Court Opinion

ID: 6510675
Source: CourtListenerOpinion
Date Created: 2022-07-19 18:22:04.418927+00
Date Added: 2024-06-11T15:54:52.173858
License: Public Domain

STONE, J,
— Our statutes divide forgery into three degrees. The indictment in this record shows, on its face, that it does not charge forgery in the first degree. — Code of 1876, § 4339. Section 4340 of the Code defines several criminal acts, each of which, it declares, constitutes forgery in the second degree. Section 4341 is residuary in form. Its *554language is : “ Any forgery which, under the provisions of this Code, does not amount to forgery in the first or second degree, must be adjudged forgery in the third degree.” In section 4340 is this clause : “ Any person who, with intent to injure or defraud, falsely makes, alters, forges,” &c., “any instrument or writing, being, or purporting to be, the act of another, by which any pecuniary demand or obligation is, or purports to be, created, increased, discharged, or diminished, must, on conviction, be adjudged guilty of forgery in the second degree, and punished accordingly.” The instrument charged to have been forged by the defendant, is copied in the indictment. It is a writing, purporting to be the act of another, by which a pecuniary obligation purports to be created. It therefore falls directly under section 4340 of the Code, charges forgery in the second degree, and charges nothing else.
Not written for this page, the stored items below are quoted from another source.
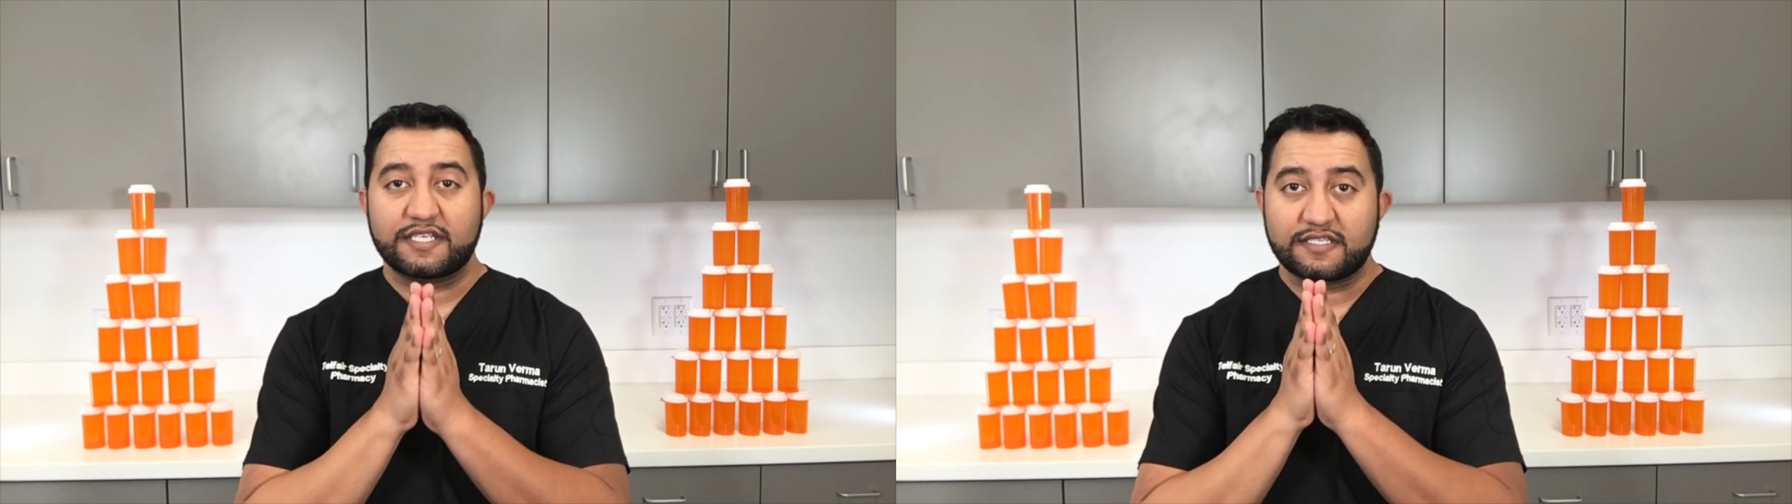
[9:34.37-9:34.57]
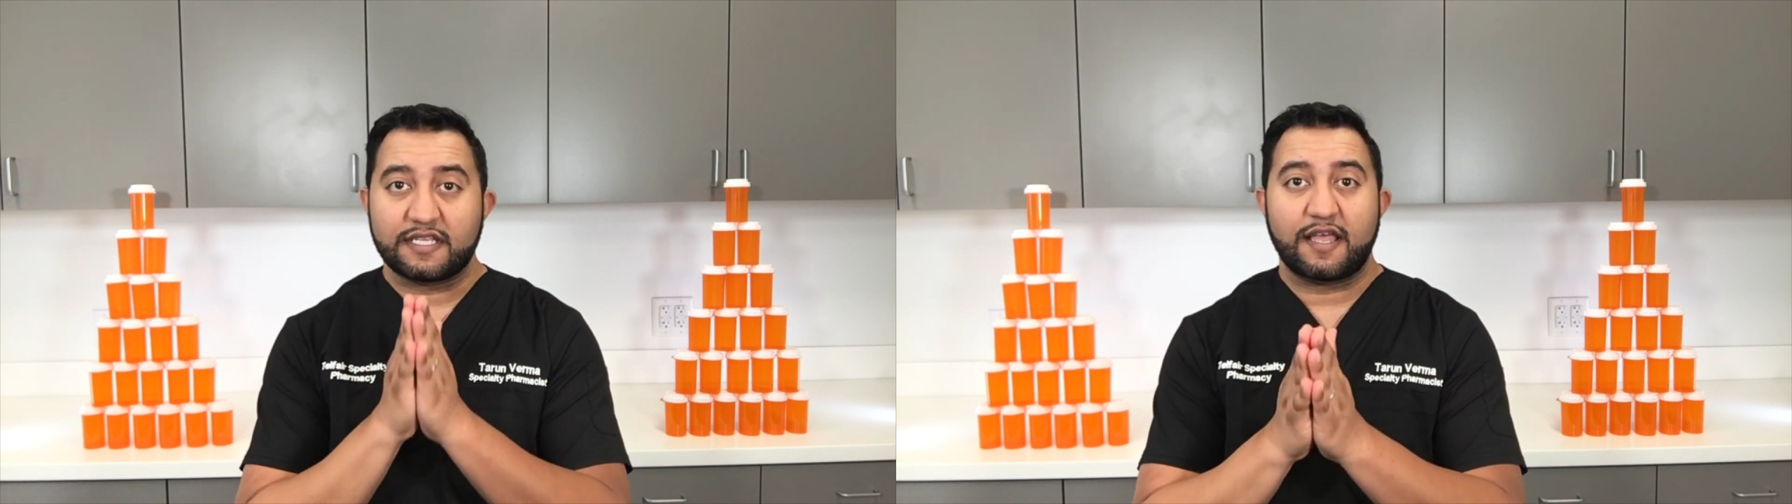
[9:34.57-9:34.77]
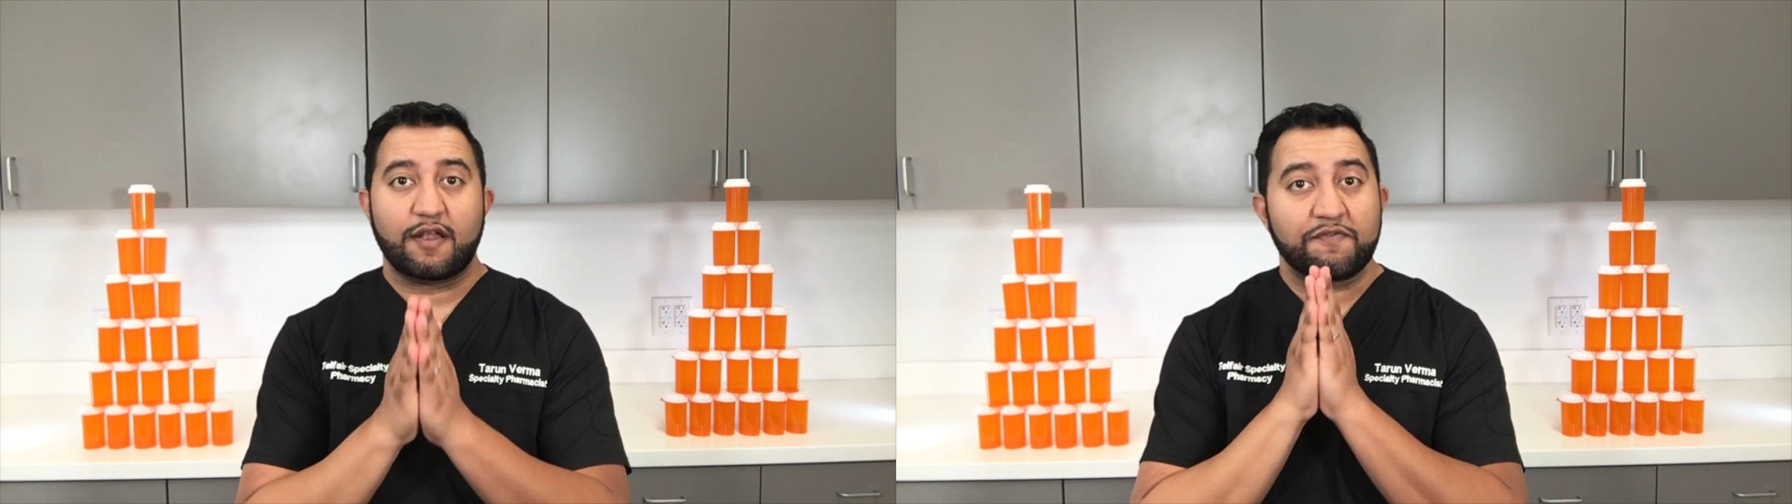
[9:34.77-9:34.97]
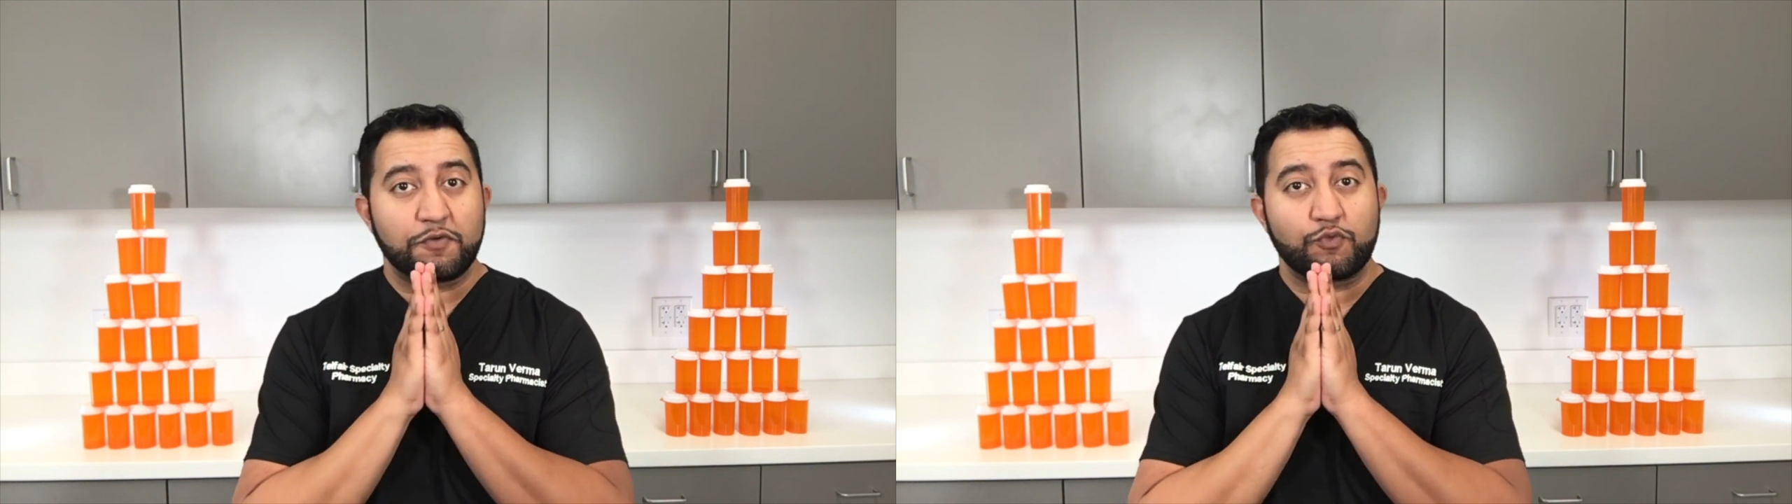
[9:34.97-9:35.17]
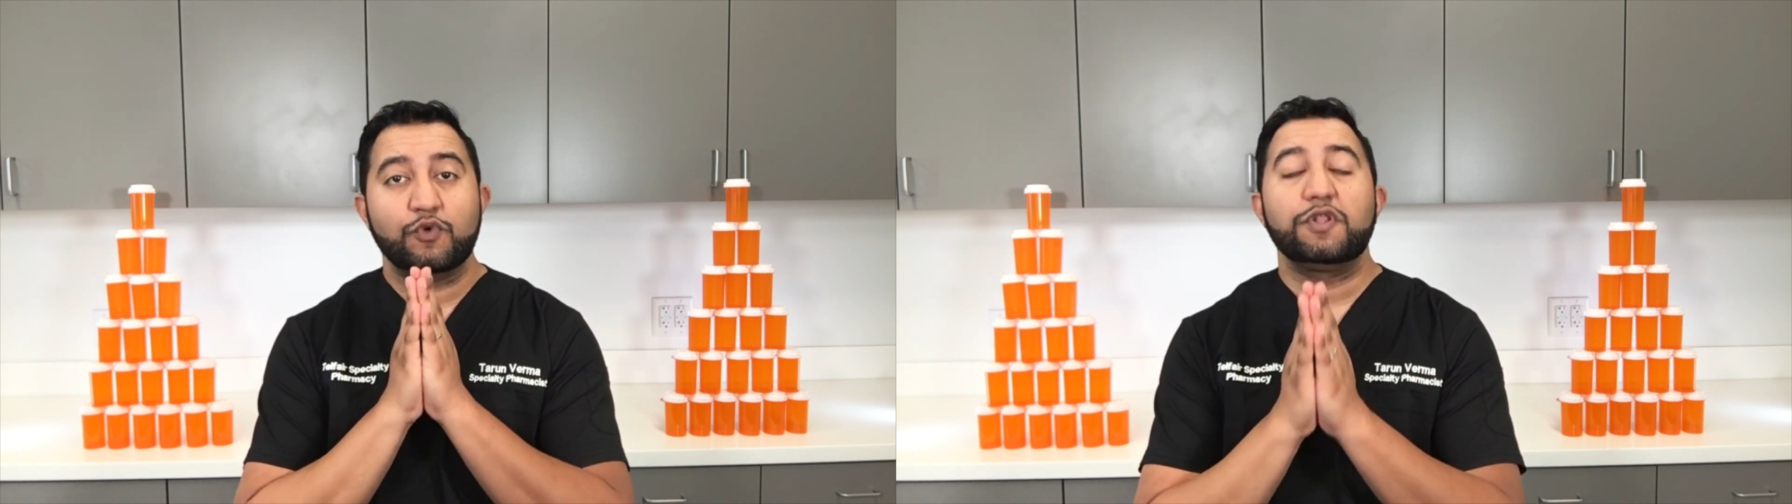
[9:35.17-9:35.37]
to sit down have a
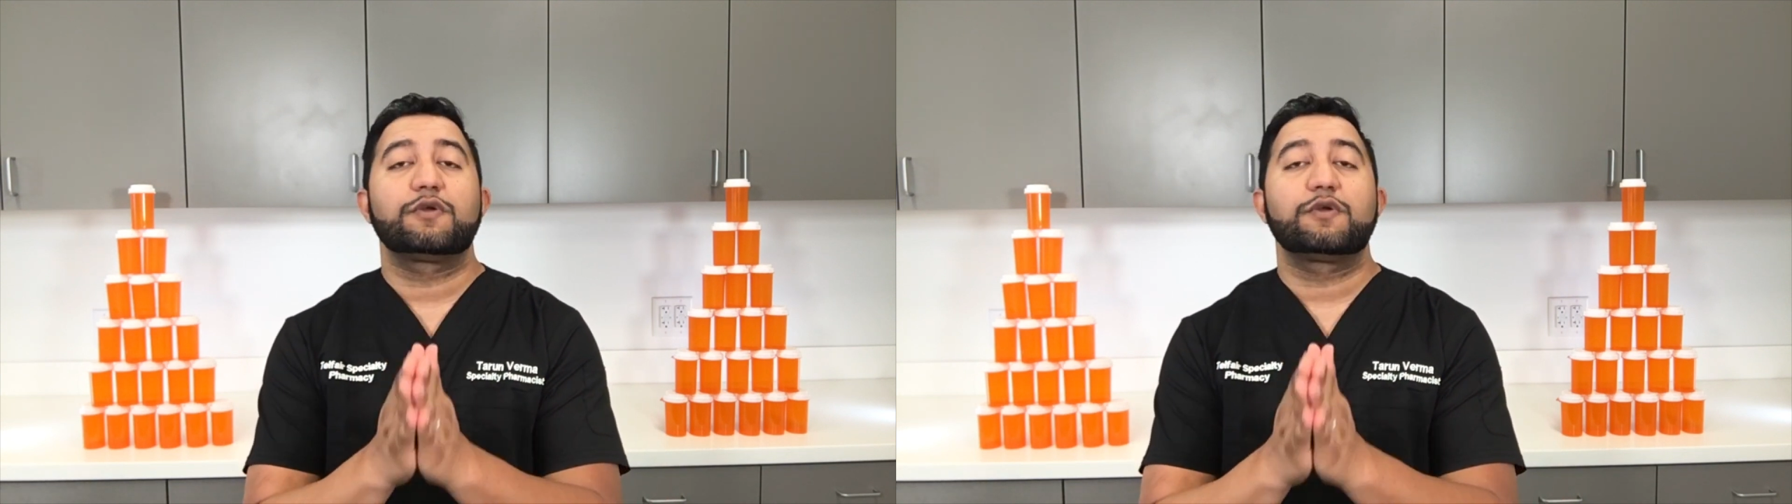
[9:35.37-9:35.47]
really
The verdict of the jury finds the defendant “ guilty as charged in the indictment.” The indictment, as we have seen, charged him, in terms, with forgery in the second degree ; and we can not perceive how the finding could be more specific or definite. If the indictment, following a form or otherwise, be so framed as that it is alike applicable to different degrees of the offense charged; or, if the jury is charged with any duty in reference to the amount or character of the punishment to be inflicted; then, a general finding would be insufficient, because the court would be left uninformed as to what judgment should be rendered. No doubt or uncertainty could exist in the present case, and hence a more specific finding was not necessary. Law is a science based on reason, and does not require the observance of useless ceremonies. — Jones v. The State, 50 Ala. 161; Davis v. The State, 52 Ala. 357; Horton v. The State, 53 Ala. 488.
The judgment of the Circuit Court is affirmed.